Again, I don't agree. You need all these things for any system you 
deploy. Even if I agreed with the leaner system requirements, which I 
don't, that is a negligible cost differential and one which is made up 
by reduce learning curve of developers and test teams already knowing 
SQL and the tools available for SQL.
>
>
>> No, I needed a DNS system that could replicate, allow user access,
>> managed rights and privileges, etc. I could coble something together, or
>> use a package that worked out of the package. It was a no brainer.
>
> I implemented something similar at a previous gig using shell scripts. 
> It worked perfectly.  It was a no-brainer.  And that's still my own 
> confirmational bias speaking.
>
>
>> I do have some expertise in PostgreSQL, sure, but I always try to find
>> the best tool for the task.
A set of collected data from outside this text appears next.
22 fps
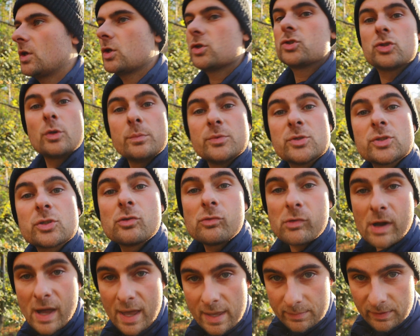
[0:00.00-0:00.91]

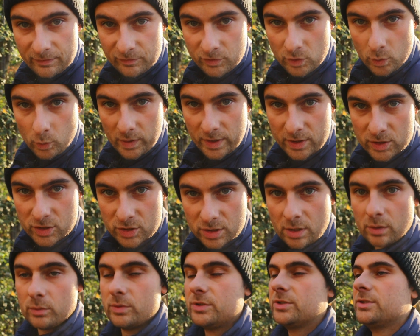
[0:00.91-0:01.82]
Subscribe if you wish,
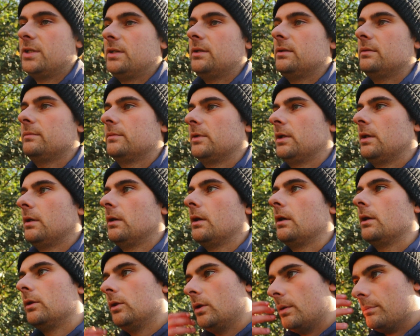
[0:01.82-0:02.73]
I would say.
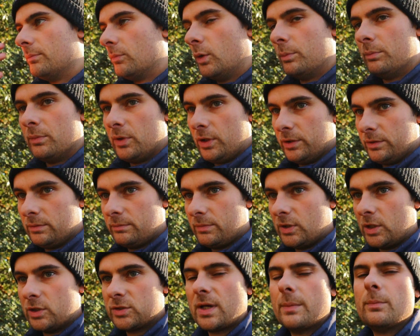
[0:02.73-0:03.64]
I'm not mumbling
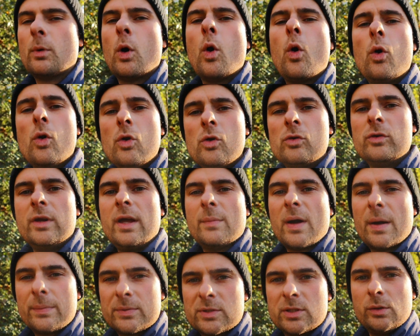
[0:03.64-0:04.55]
because I'm hungry, I'm
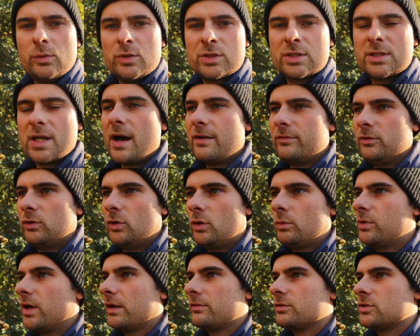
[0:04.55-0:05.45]
absolutely starving, no
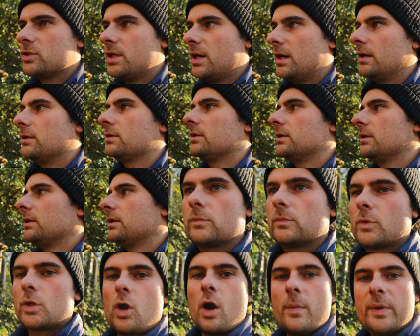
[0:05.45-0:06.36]
breakfast yet.
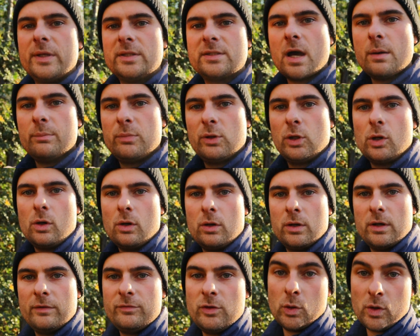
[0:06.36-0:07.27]
Comment down below,
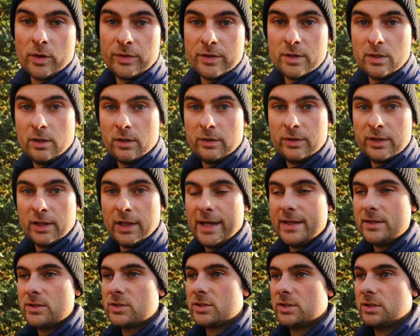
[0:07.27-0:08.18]
have you got the
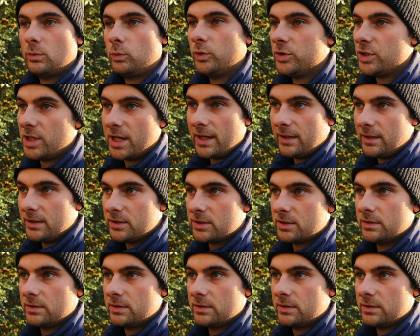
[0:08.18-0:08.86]
lens? Would you get it?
I have used SQLite and I have done a fair
>> amount of storage systems where an RDBMS is not appropriate.
>
> Consider this for your next project: a relational database is never 
> appropriate.  Work from that.  I'm certain that you will be surprised, 
> in a good way, at what you discover.
Again, you are wrong. Given all the goodness an RDBMS brings you, how 
could you ever say it is not appropriate? You have yet provide one 
documented advantage of an object store that is not provided for by an 
RDBMS, but there are far more advantages to using an RDBMS.

You claimed an object store is better, but an RDBMS can do that just as 
well. You say Ameritrade proves scalability, well 99.999% of the 
projects people will work on will not need that level of scalability and 
would be more than handled by an RDBMS running on a few machines. You 
wouldn't buy an 18 wheeler to commute to work every day. Even so, cache' 
can support SQL, so, there is no reason not to use an RDBMS.